● Records:
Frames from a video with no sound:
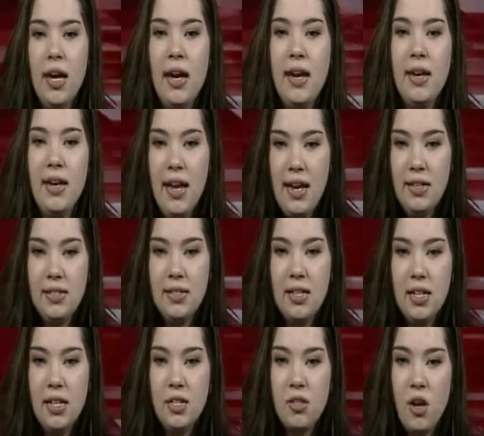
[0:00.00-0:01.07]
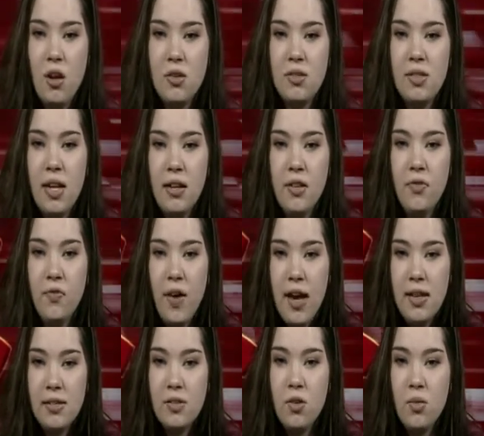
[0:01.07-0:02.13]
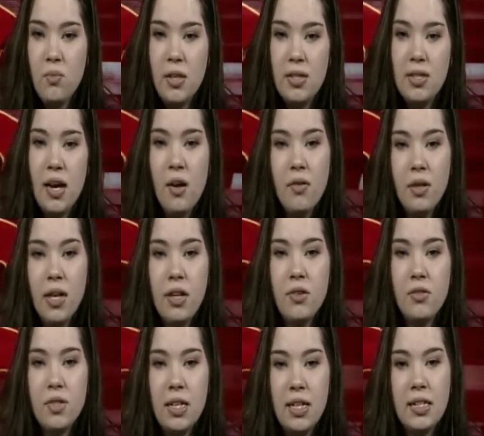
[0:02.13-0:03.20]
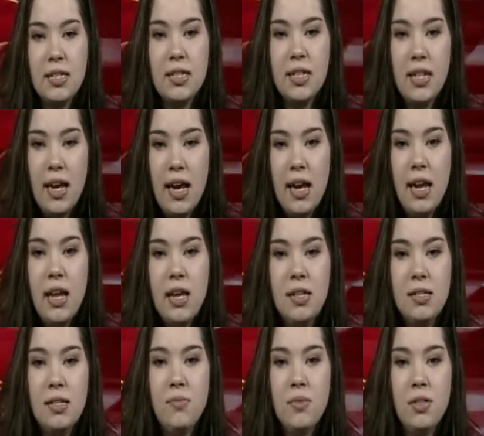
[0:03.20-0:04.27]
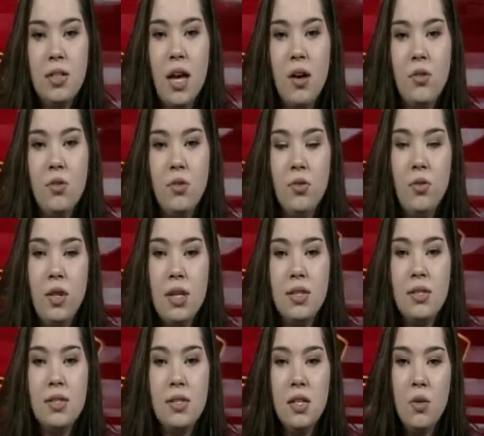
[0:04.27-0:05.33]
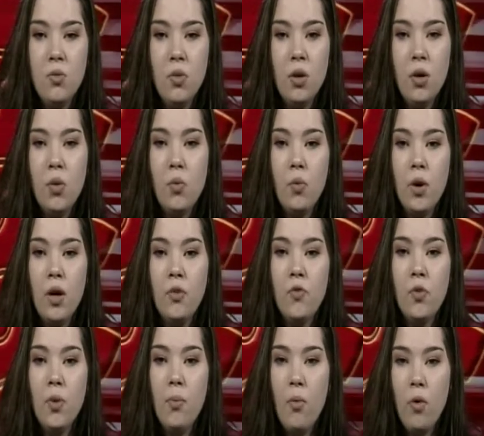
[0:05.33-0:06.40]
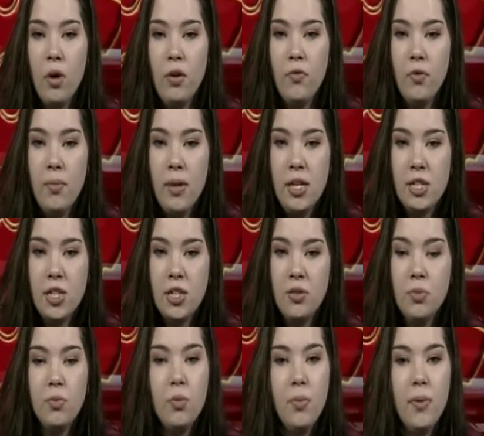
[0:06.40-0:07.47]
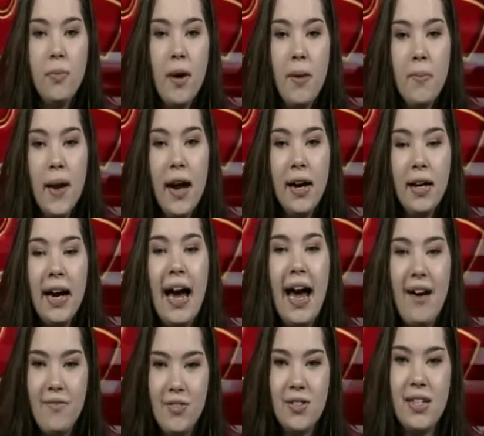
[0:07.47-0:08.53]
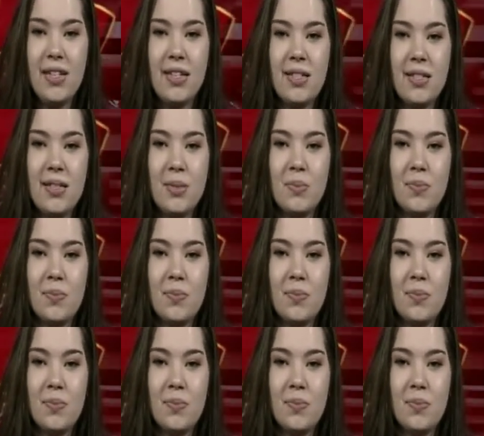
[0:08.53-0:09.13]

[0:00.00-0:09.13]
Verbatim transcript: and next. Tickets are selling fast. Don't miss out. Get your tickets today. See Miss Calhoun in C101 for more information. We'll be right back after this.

● What you are asked to do: Using the data above, output the line that has "[0:02.13-0:03.20]", the line that has "[0:00.00-0:09.13]", and whatever lines fall between, each exactly as it stands and without pictures.

● Written response:
[0:02.13-0:03.20]
[0:03.20-0:04.27]
[0:04.27-0:05.33]
[0:05.33-0:06.40]
[0:06.40-0:07.47]
[0:07.47-0:08.53]
[0:08.53-0:09.13]

[0:00.00-0:09.13]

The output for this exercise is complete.